■ What you need to do ■
Draw out every line with the word "Silent" from the listing below.

■ Dataset content ■
Content starts

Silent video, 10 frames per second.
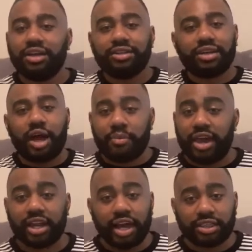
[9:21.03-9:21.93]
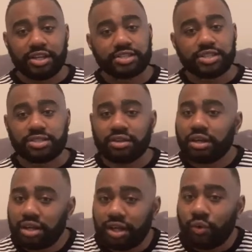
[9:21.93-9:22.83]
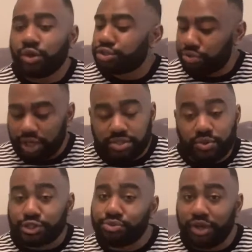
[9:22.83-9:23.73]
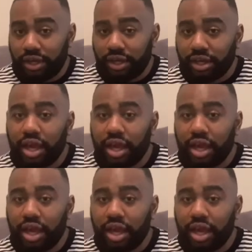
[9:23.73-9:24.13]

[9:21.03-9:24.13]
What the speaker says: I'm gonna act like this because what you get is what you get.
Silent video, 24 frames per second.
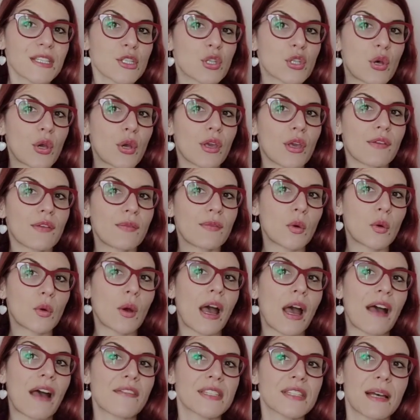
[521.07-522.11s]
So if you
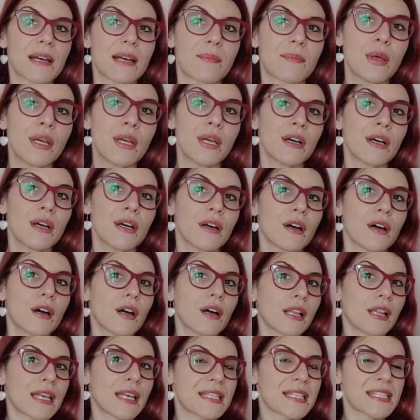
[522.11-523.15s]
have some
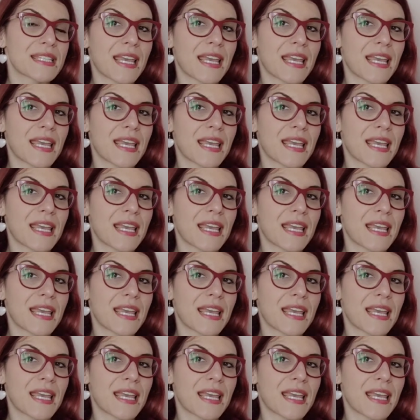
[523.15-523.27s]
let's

Content ends
Content starts

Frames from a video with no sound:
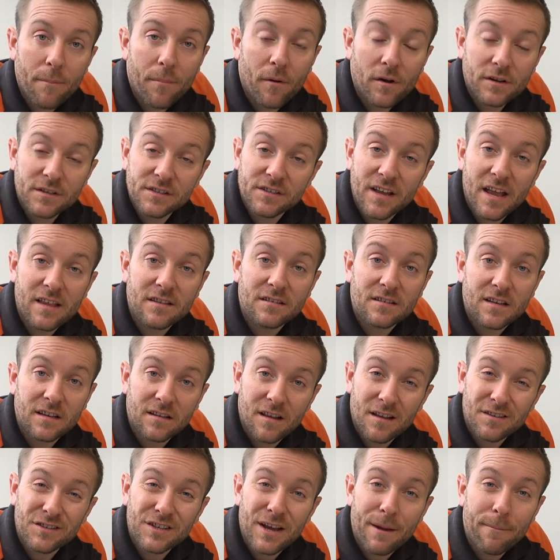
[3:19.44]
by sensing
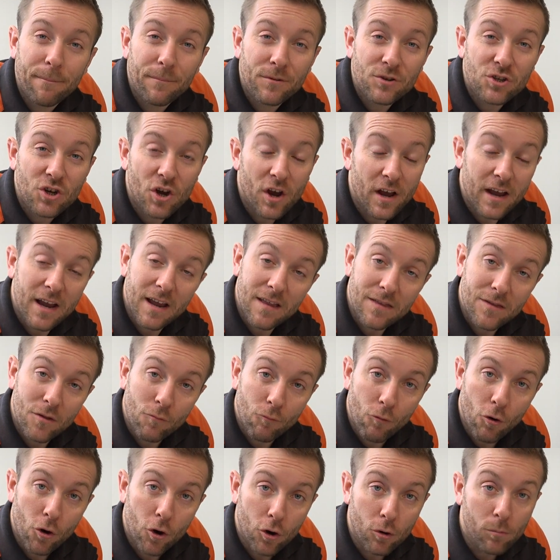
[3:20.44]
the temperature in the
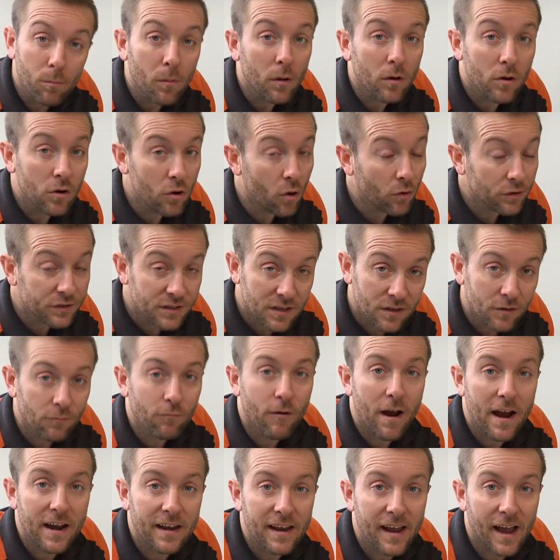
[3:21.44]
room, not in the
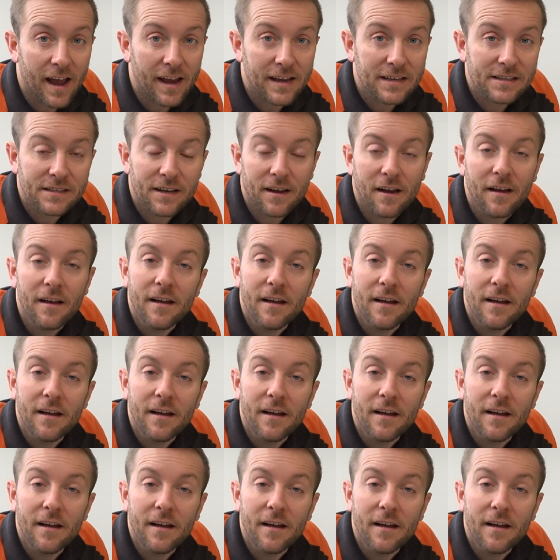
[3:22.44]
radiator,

Content ends

■ Result ■
Silent video, 10 frames per second.
Silent video, 24 frames per second.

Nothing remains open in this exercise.